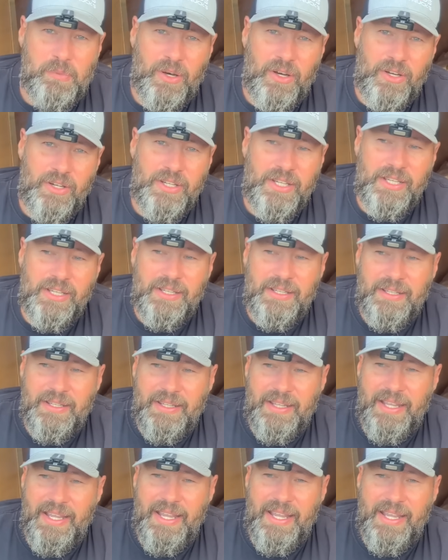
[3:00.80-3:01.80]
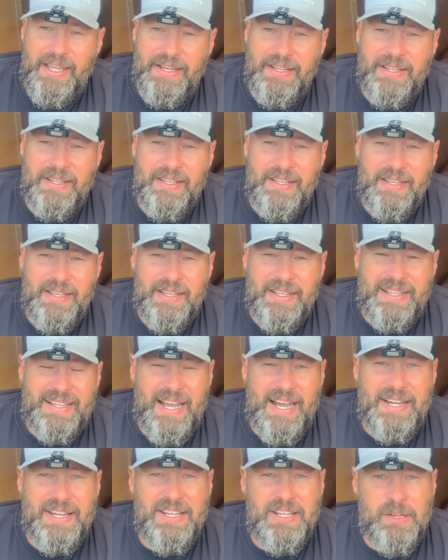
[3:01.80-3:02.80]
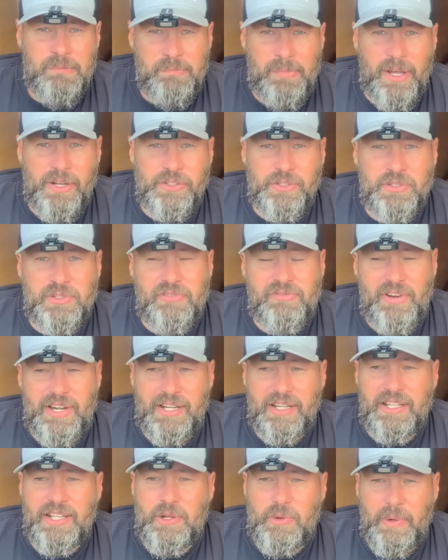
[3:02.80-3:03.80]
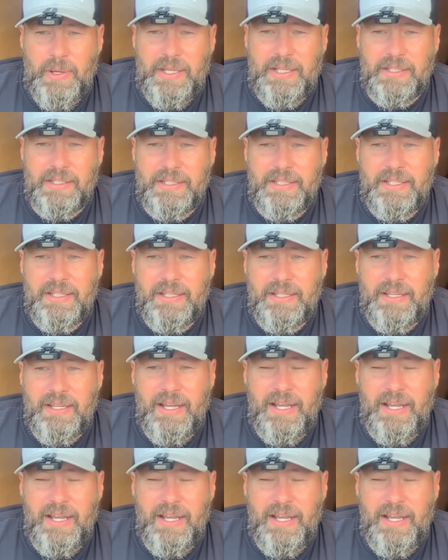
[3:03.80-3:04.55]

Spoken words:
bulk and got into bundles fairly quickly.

+--

EXERCISE
Write out the data precisely as given, excluding the pictures.

SOLUTION FOR THIS EXERCISE
[3:00.80-3:01.80]
[3:01.80-3:02.80]
[3:02.80-3:03.80]
[3:03.80-3:04.55]

Spoken words:
bulk and got into bundles fairly quickly.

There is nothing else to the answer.